Le contrôle du trafic intérieur s’est accompagné de la création du premier système de réservation informatisé baptisé Sabre et développé par IBM en 1960. Et c’est ce qui a conduit American Airlines à devenir le pionnier des GDS (Global Distribution Systems) aujourd’hui utilisés partout dans le monde. À partir de son système de réservation centralisé, American Airlines a établi un lien électronique avec la plupart des agents de voyages souhaitant payer une somme modique pour pouvoir réserver des vols directement depuis leurs propres bureaux. La plupart des grands transporteurs l’ont imité plus ou moins vite en créant leur propre système de réservation : Panamac pour Pan Am, Alpha 3 pour Air France, BABS pour British Airways etc., et ces systèmes de réservation étaient interconnectés les uns aux autres, chacun pouvant faire des réservations sur toutes les compagnies, même concurrentes. Sauf que les affichages n’étaient pas neutres, chaque transporteur privilégiant ses propres vols qui étaient affichés en premier. Cela a donné un avantage considérable à American Airlines, le premier transporteur à être présent dans presque toutes les agences de voyages américaines. Ainsi, lorsque le président Carter a imposé la déréglementation, il a simultanément exigé la neutralité des affichages de vols auprès des agents de voyages. Ainsi, pour compenser la perte de notoriété de ses opérations, American Airlines a instauré une taxe de 3 dollars par numéro de vol que chaque compagnie doit verser à son système de réservation SABRE. D’autres transporteurs ont emboîté le pas et c’est ainsi que GDS est devenu un outil incontournable de la distribution du transport aérien et une véritable machine à cash.
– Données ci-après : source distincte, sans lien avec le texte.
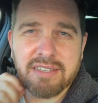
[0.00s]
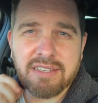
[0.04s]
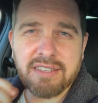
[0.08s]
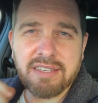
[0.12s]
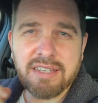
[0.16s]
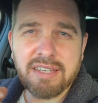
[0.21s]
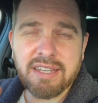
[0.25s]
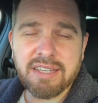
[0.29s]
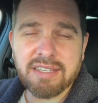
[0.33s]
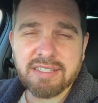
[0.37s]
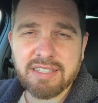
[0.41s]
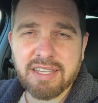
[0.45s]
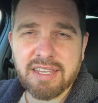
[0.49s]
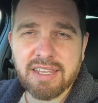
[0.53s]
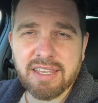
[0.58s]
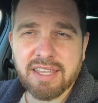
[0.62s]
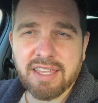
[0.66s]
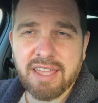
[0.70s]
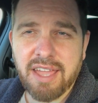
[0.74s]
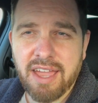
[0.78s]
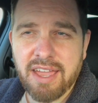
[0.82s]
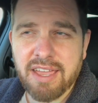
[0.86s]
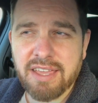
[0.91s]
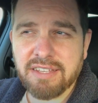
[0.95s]

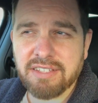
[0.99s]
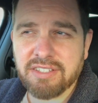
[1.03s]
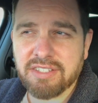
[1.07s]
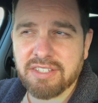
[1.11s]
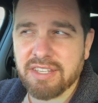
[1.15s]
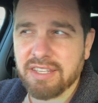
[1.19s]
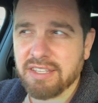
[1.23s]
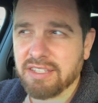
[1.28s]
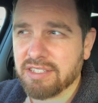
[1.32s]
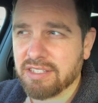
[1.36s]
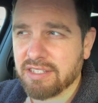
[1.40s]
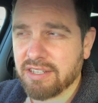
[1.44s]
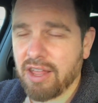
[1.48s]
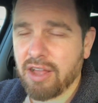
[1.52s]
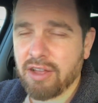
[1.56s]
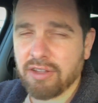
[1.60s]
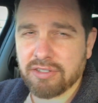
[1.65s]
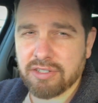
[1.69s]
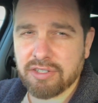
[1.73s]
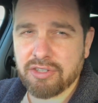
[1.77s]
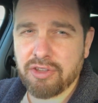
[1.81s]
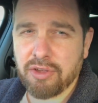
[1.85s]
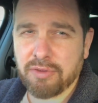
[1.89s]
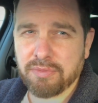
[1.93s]
disengaged the
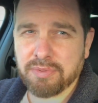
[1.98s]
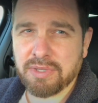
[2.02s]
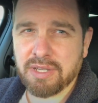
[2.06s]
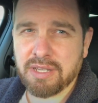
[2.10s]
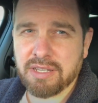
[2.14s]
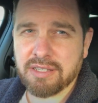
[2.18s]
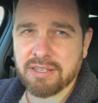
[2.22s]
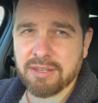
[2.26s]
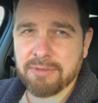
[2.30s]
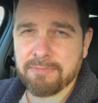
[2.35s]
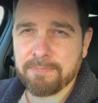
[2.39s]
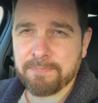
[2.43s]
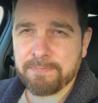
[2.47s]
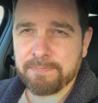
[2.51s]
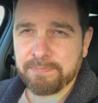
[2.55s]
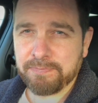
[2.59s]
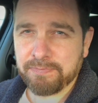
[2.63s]
start-stop system.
On doit aussi à American Airlines le développement du concept de « hub ». Certes, cela existait déjà, notamment en France à Lyon depuis le milieu des années 1960, mais ce modèle est devenu la matrice des opérations d’American Airlines avec la création de plusieurs « hubs » aux USA d’abord à Dallas, puis à Chicago O’Hare avant de s’étendre. vers d’autres aéroports. Le concept a depuis été imité par presque tous les grands transporteurs mondiaux.
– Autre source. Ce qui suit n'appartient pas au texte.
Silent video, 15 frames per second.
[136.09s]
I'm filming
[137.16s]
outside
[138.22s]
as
Bien entendu, tout n’était pas parfait et la concurrence féroce entre les compagnies américaines a conduit à une stratégie de réduction des coûts qui s’est traduite par la cessation des commissions aux agents de voyages, dont American Airlines a été l’initiatrice. Cette décision désastreuse a entraîné une baisse des prix qui a été fatale à un certain nombre de transporteurs dont American Airlines qui a dû déposer le bilan pour passer sous le chapitre 11 le 29 novembre 2011 dont elle est sortie en décembre 2013 en fusionnant avec US Airways.
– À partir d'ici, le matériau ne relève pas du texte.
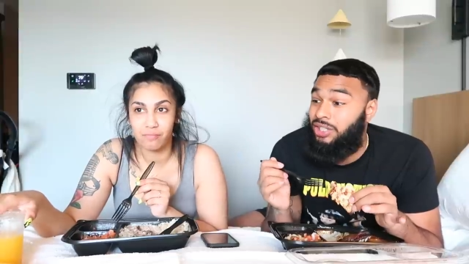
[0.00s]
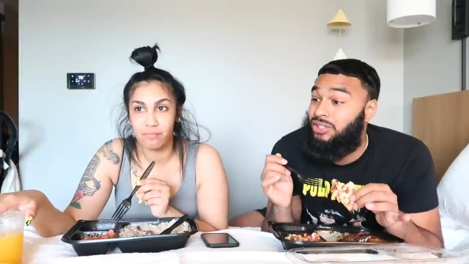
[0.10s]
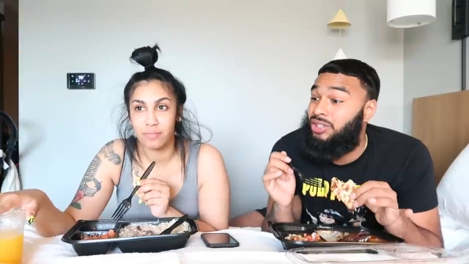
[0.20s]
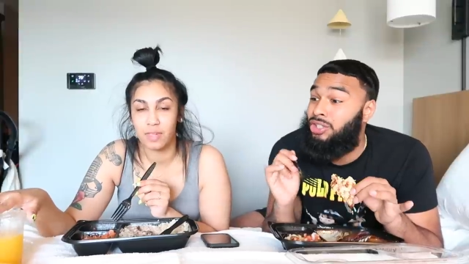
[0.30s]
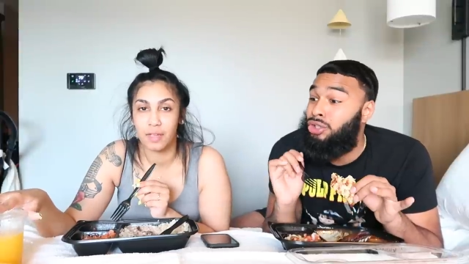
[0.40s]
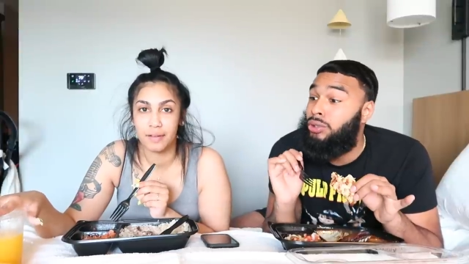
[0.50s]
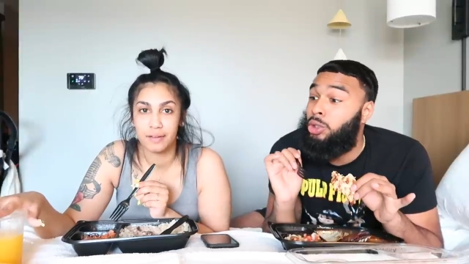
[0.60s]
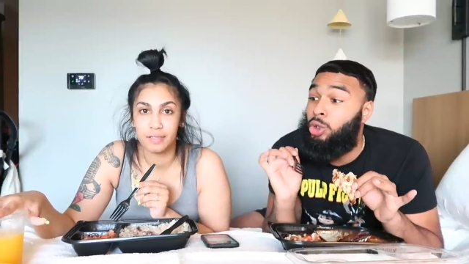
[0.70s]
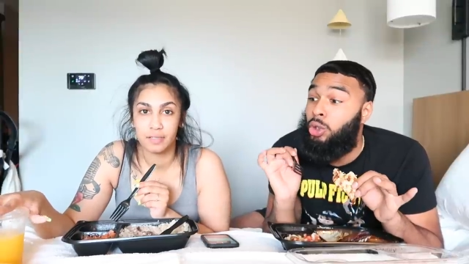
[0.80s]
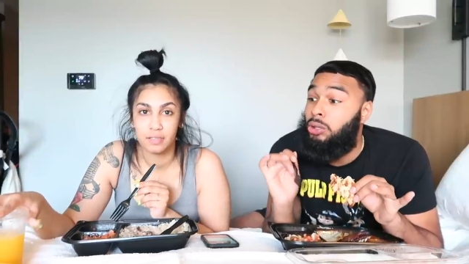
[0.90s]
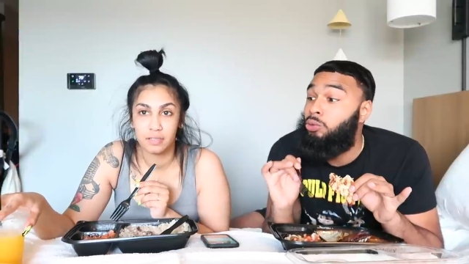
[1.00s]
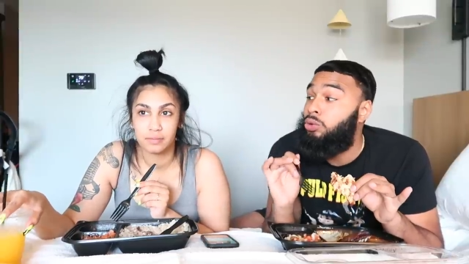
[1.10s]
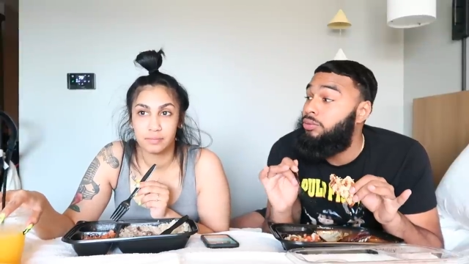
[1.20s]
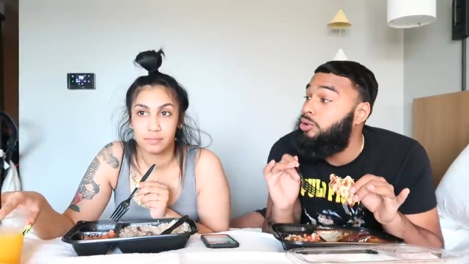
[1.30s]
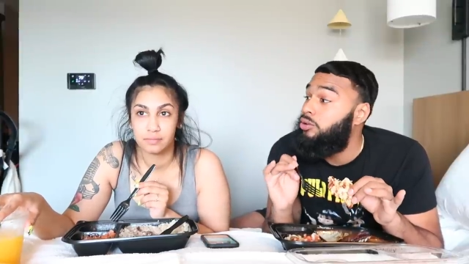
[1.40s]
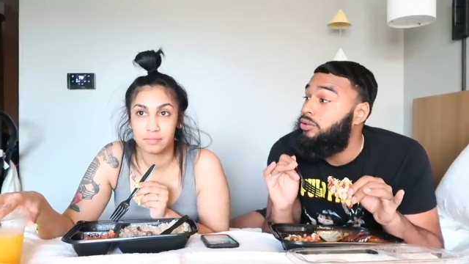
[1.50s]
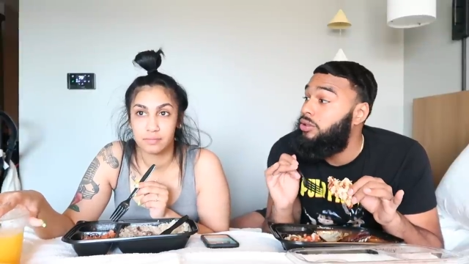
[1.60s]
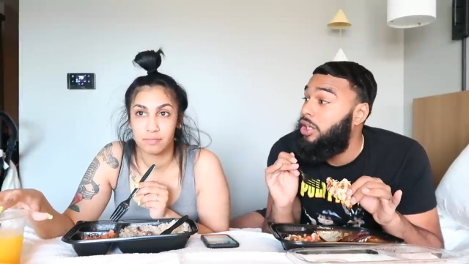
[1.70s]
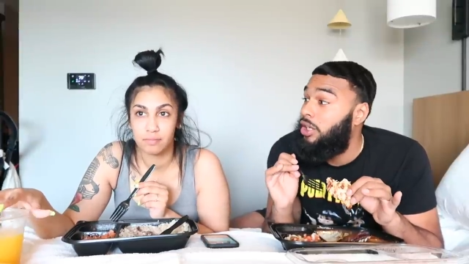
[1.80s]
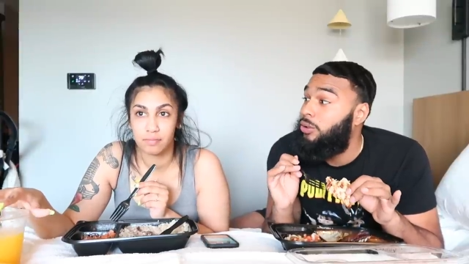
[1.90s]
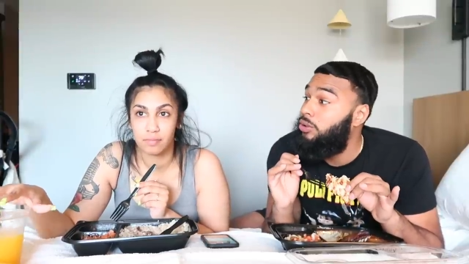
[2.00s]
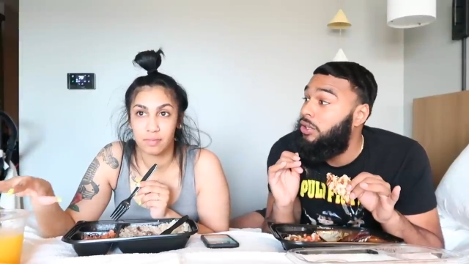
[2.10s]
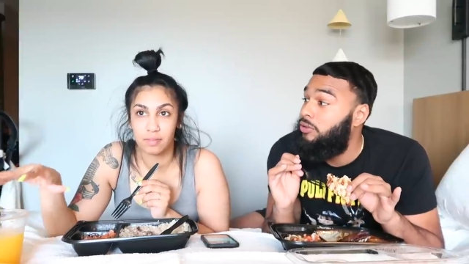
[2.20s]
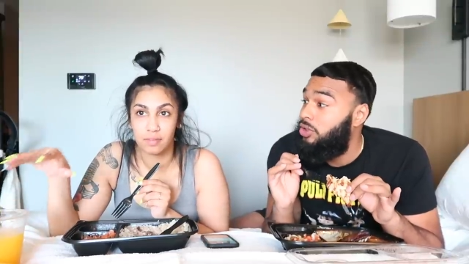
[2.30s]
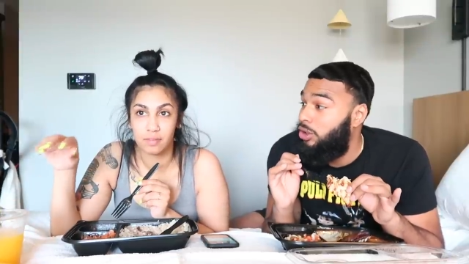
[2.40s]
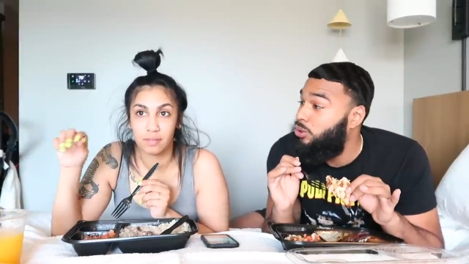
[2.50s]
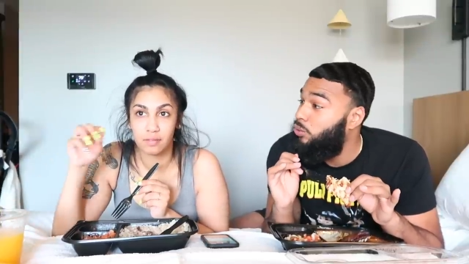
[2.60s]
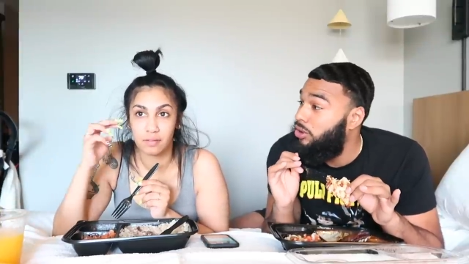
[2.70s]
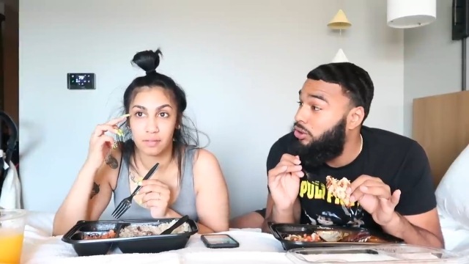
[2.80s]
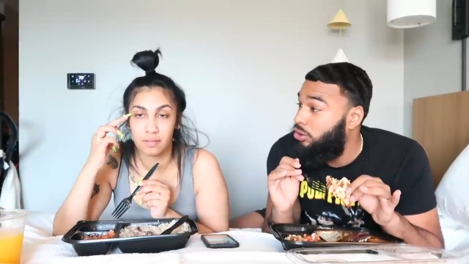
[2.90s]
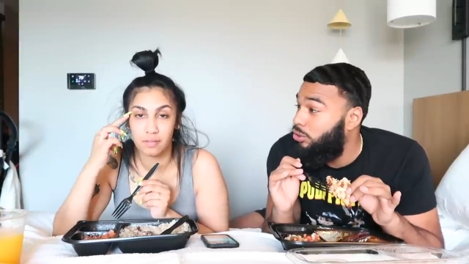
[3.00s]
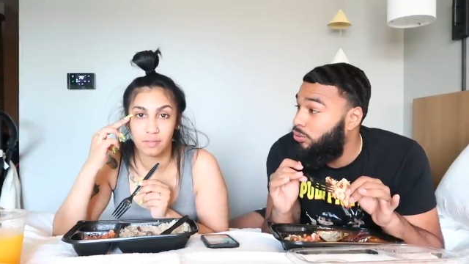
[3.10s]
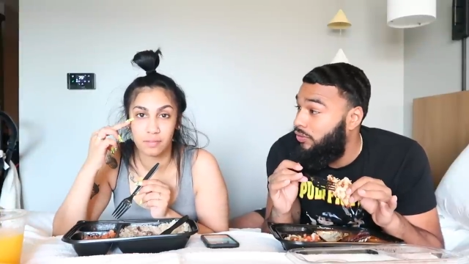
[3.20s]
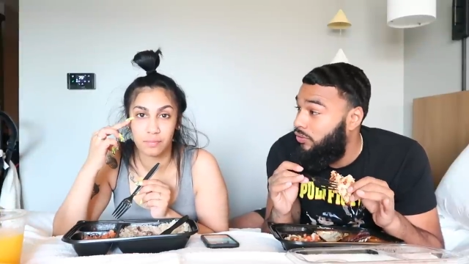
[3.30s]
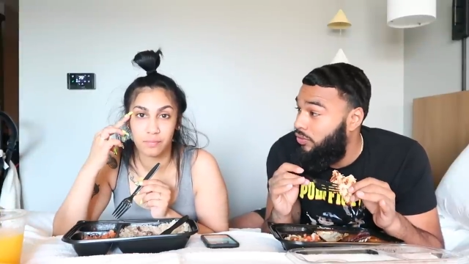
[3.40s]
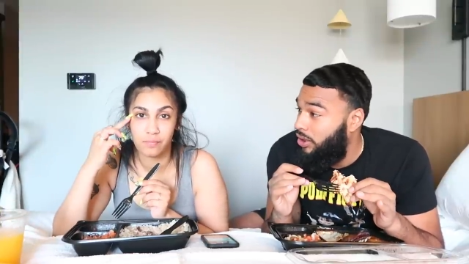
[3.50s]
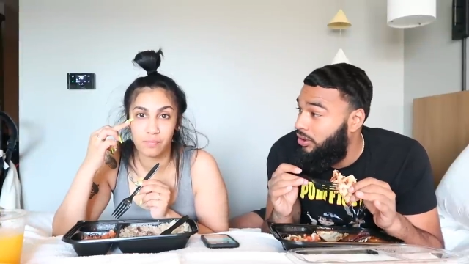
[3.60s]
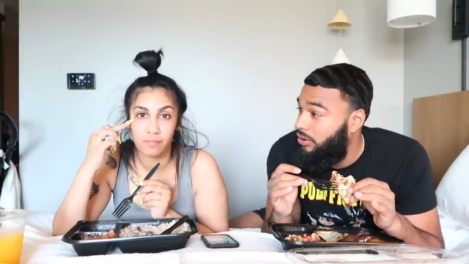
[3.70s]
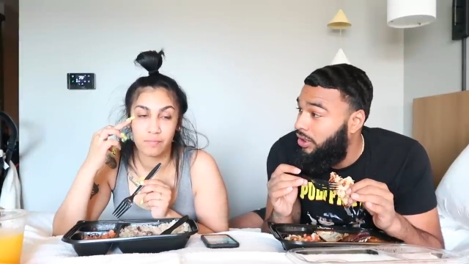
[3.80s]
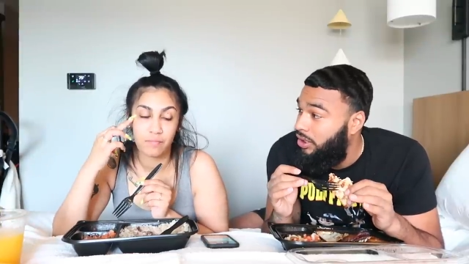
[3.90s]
Speaker 1: It's you're a grown woman, and I'll never tell you what to do with like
Ce grand transporteur américain a eu une vie très mouvementée, notamment en participant involontairement aux attentats du 11 septembre 2001 avec le vol AA 11 frappant la tour nord du World Trade Center et le vol AA 77 s’écrasant sur le Pentagone. Elle s’est finalement remise de ses difficultés et prospère désormais avec une flotte de 937 appareils plus 528 pour sa filiale régionale American Eagle et une commande de 460 appareils partagée à parts égales entre Boeing et Airbus.